→ **YOUR OBJECTIVE**
Omit every picture while repeating the entries exactly.

Dataset excerpts:
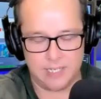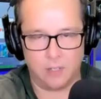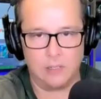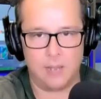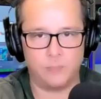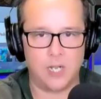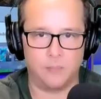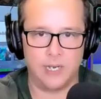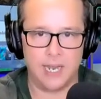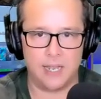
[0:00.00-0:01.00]
a Dell
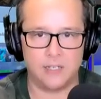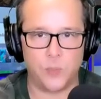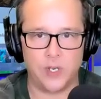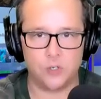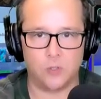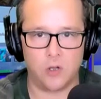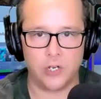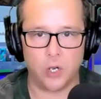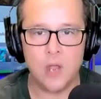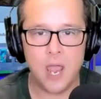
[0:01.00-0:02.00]
laptop that has spatial
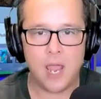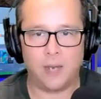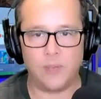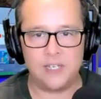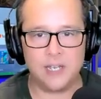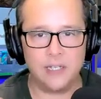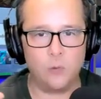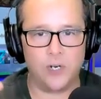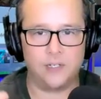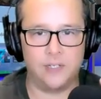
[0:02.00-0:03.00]
audio. And basically
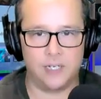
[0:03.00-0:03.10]
what it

→ **RESPONSE TO THIS TASK**
[0:00.00-0:01.00]
a Dell
[0:01.00-0:02.00]
laptop that has spatial
[0:02.00-0:03.00]
audio. And basically
[0:03.00-0:03.10]
what it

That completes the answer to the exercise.